- **TASK DIRECTIONS**
Restate the data below word for word. Leave the images out.

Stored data
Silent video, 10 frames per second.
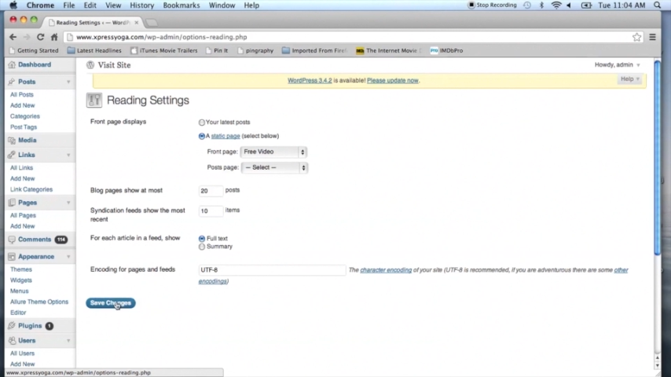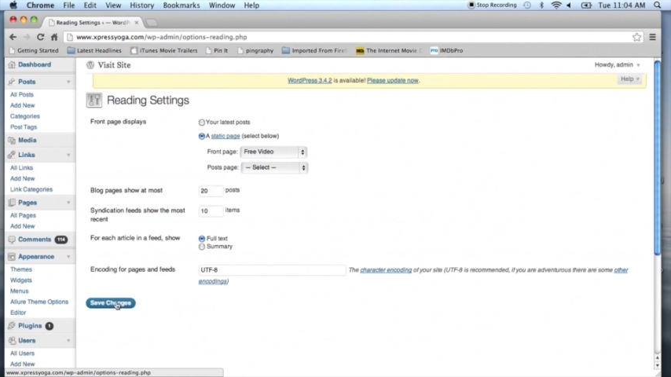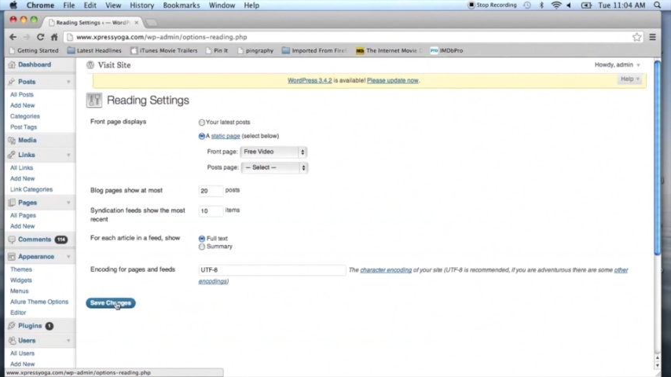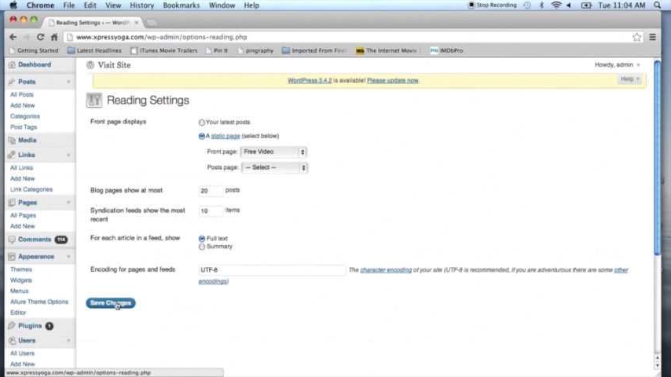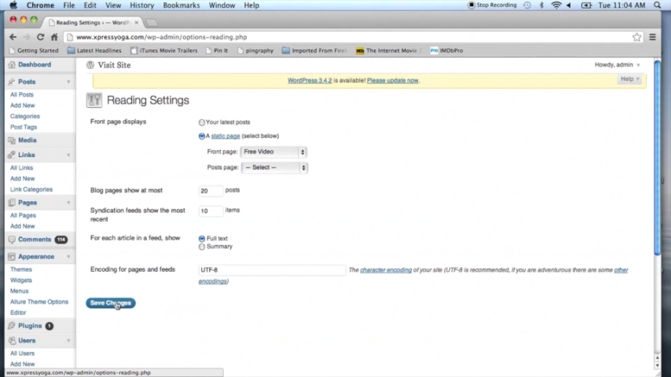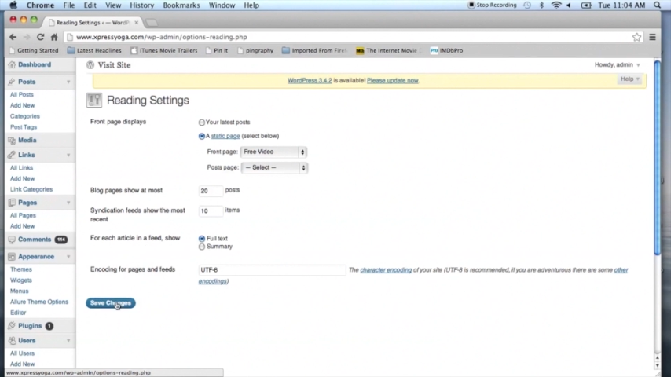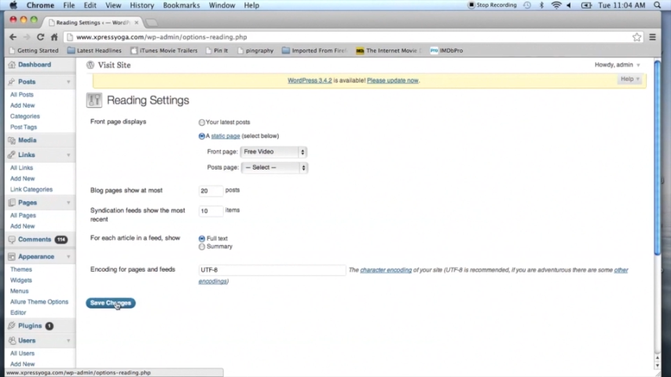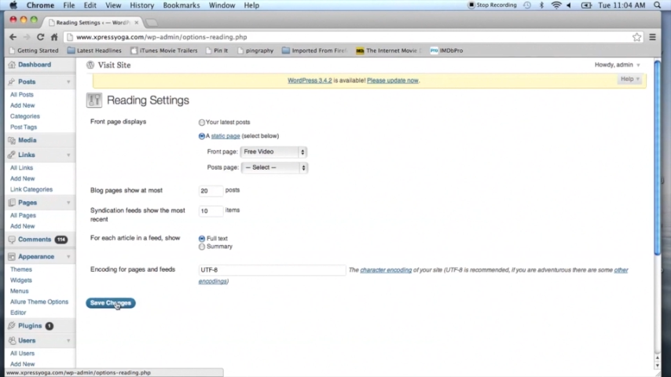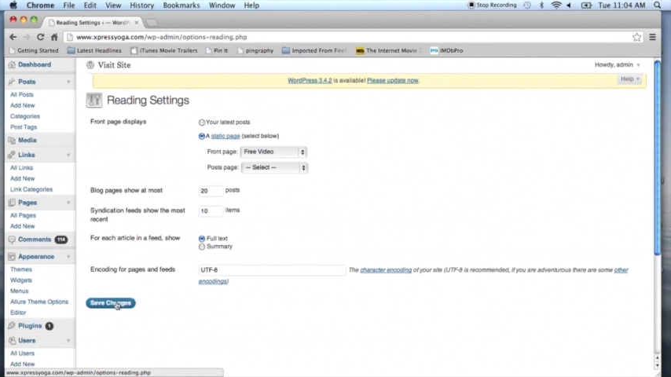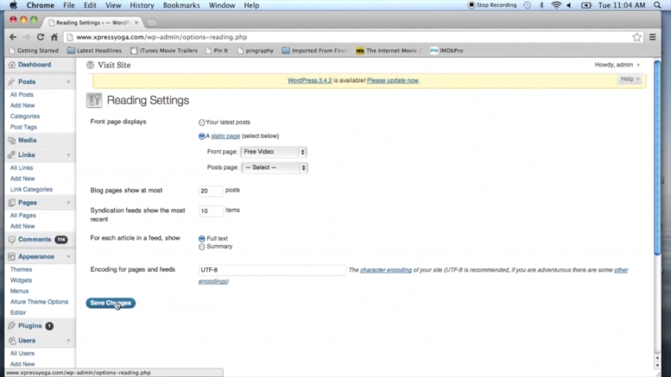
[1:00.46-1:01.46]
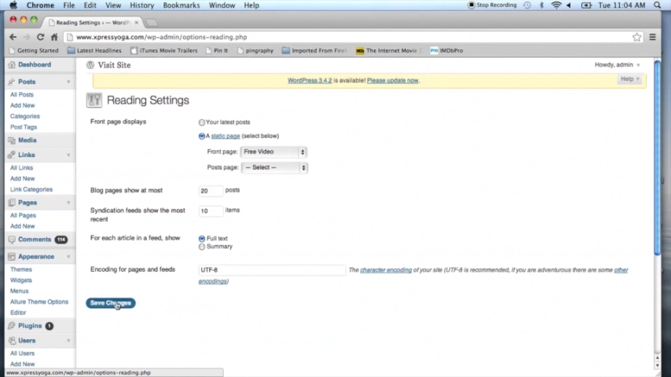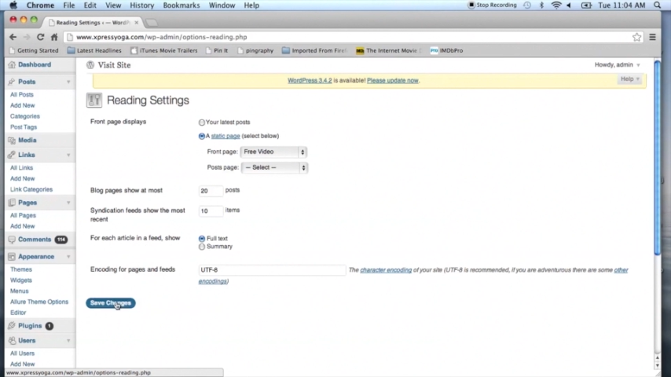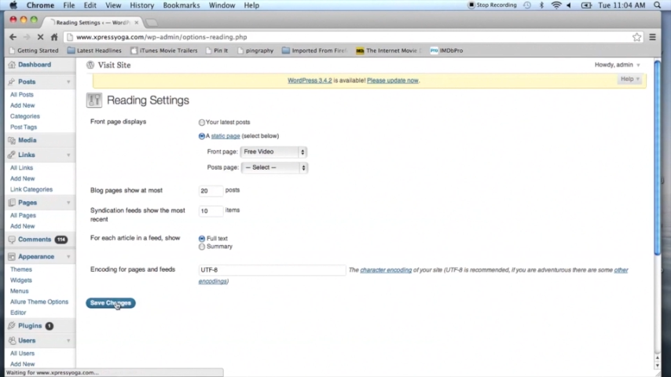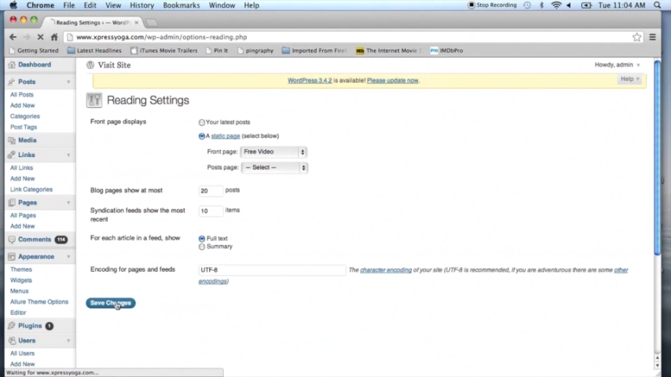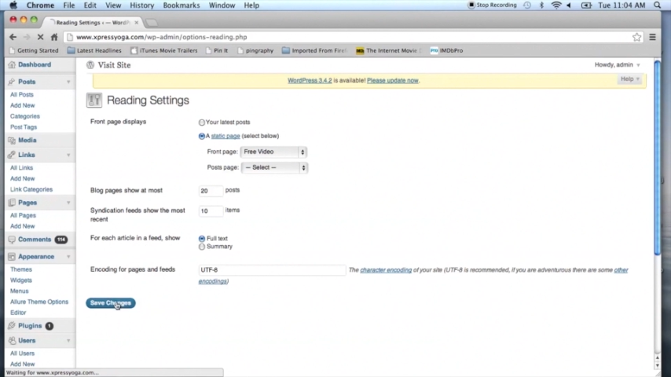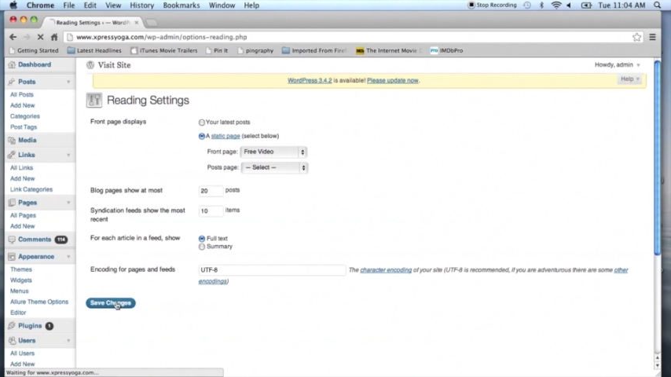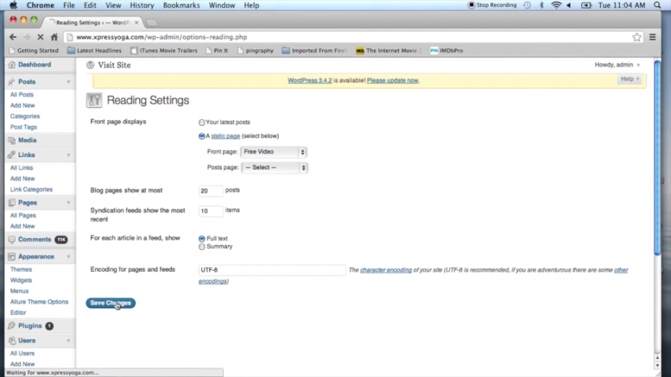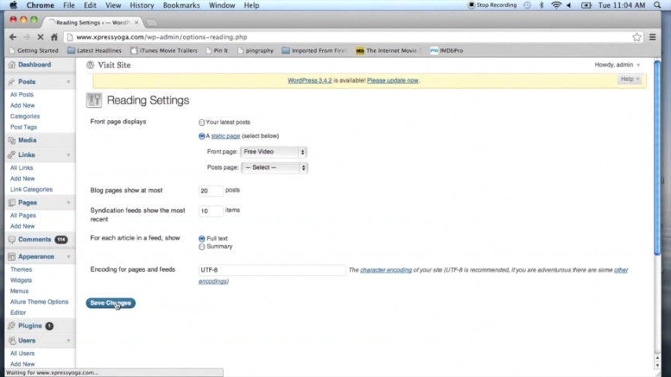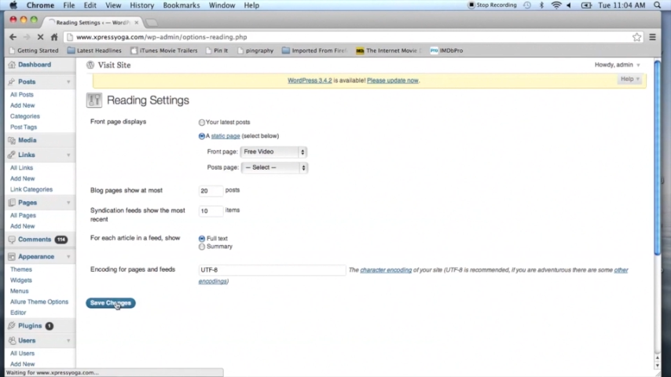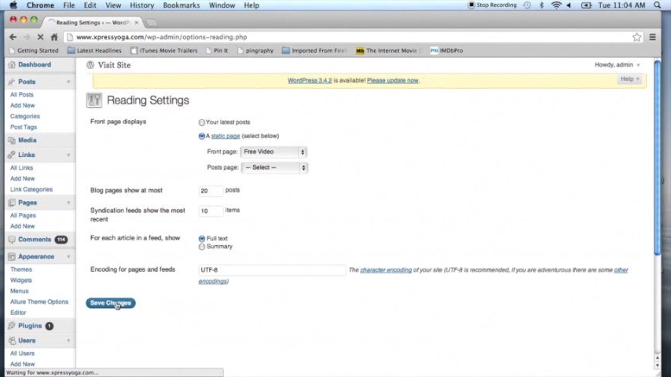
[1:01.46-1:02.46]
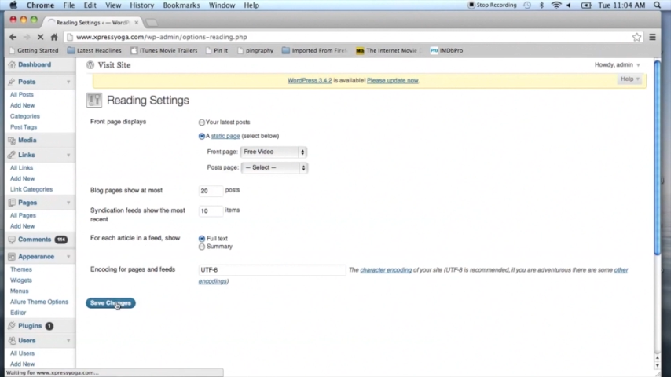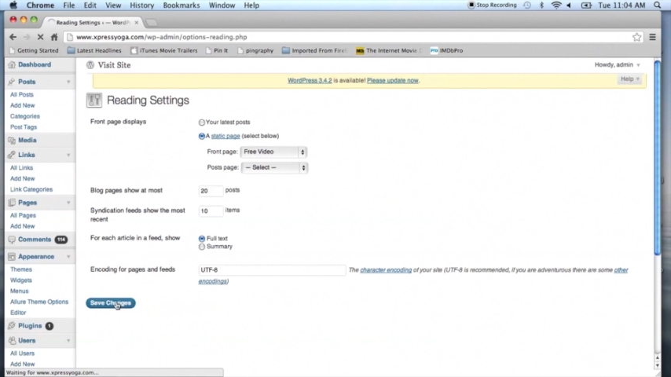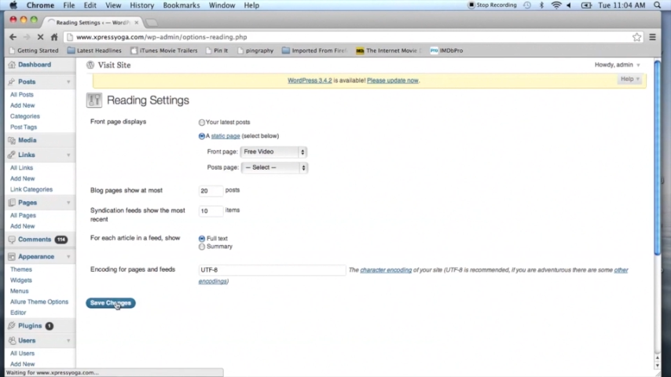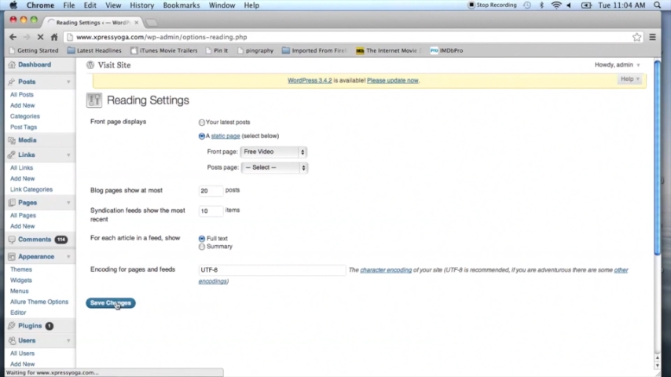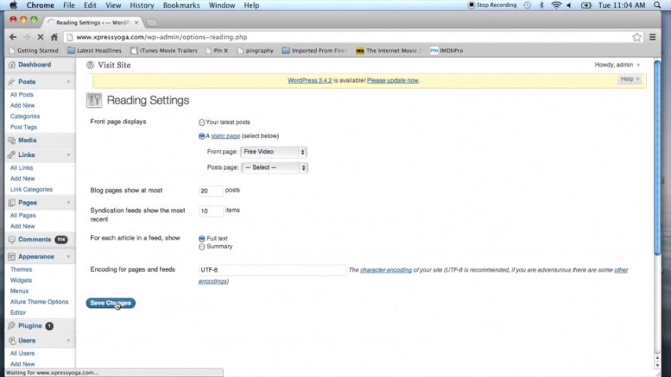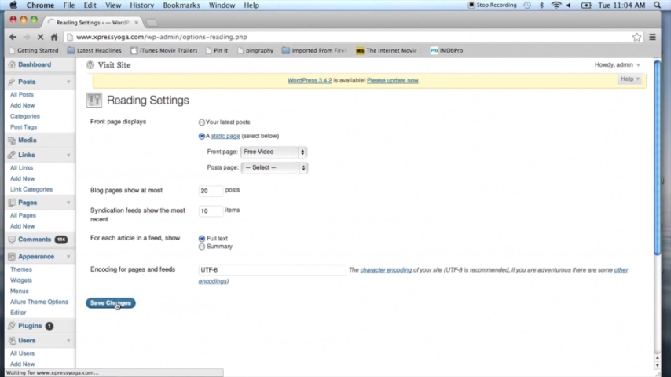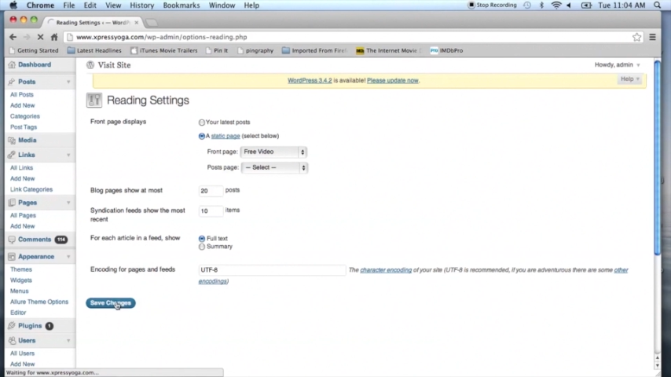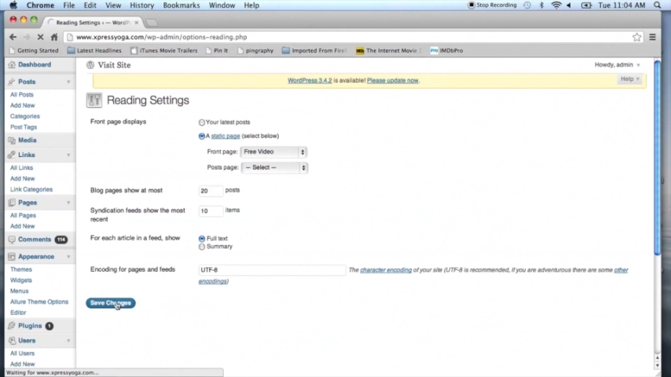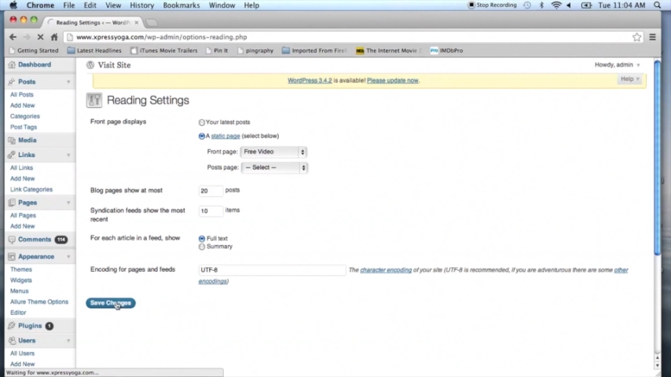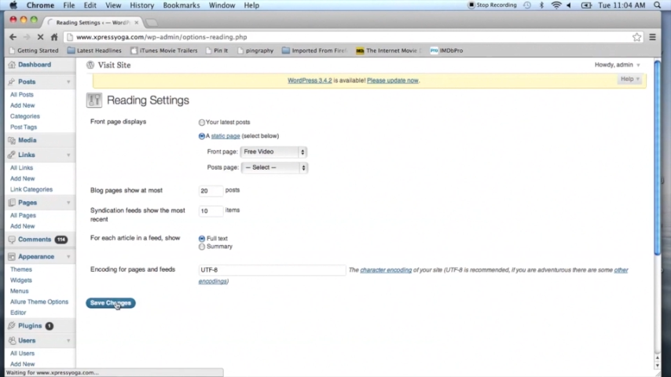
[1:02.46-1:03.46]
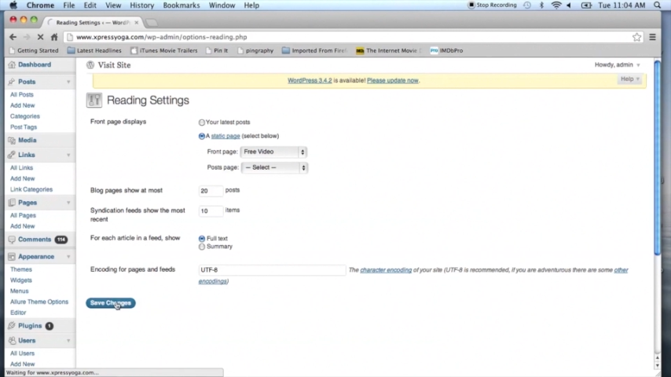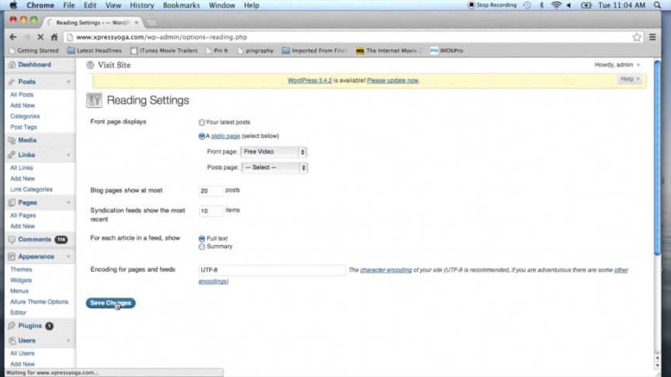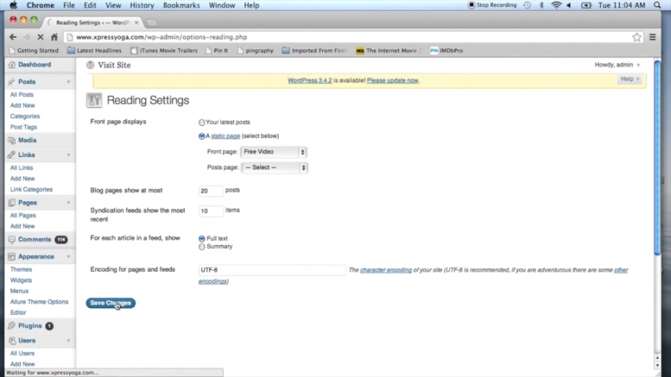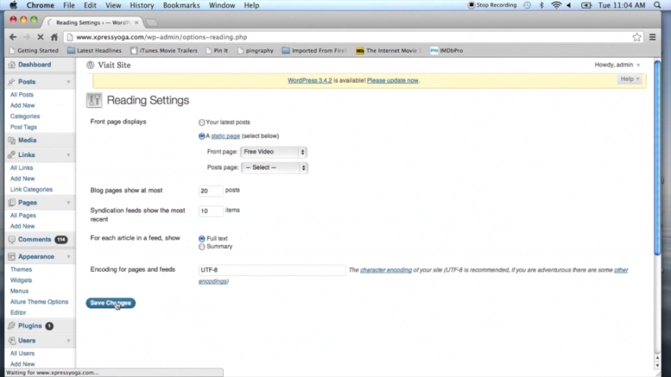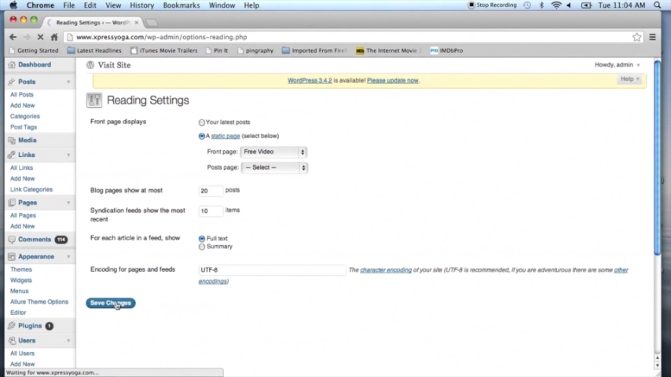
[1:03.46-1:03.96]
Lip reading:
(no speaker visible)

- **YOUR RESPONSE**
Silent video, 10 frames per second.
[1:00.46-1:01.46]
[1:01.46-1:02.46]
[1:02.46-1:03.46]
[1:03.46-1:03.96]
Lip reading:
(no speaker visible)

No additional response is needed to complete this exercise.